▸ **What is needed**: Your reply should be a faithful copy of the records below, free of pictures.

(Saved data entries)
════════

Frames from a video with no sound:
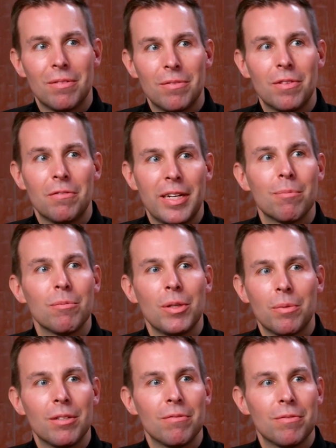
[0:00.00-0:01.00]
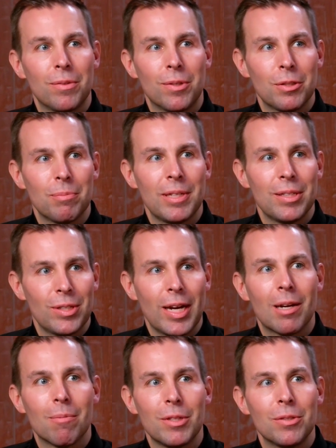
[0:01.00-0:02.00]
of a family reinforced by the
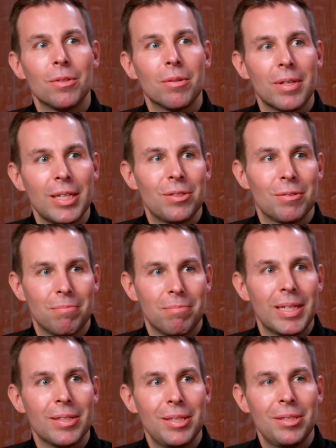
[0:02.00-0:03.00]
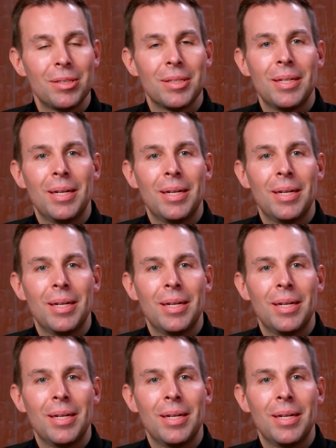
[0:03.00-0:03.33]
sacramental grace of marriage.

════════

▸ **Answer to the problem**:
Frames from a video with no sound:
[0:00.00-0:01.00]
[0:01.00-0:02.00]
of a family reinforced by the
[0:02.00-0:03.00]
[0:03.00-0:03.33]
sacramental grace of marriage.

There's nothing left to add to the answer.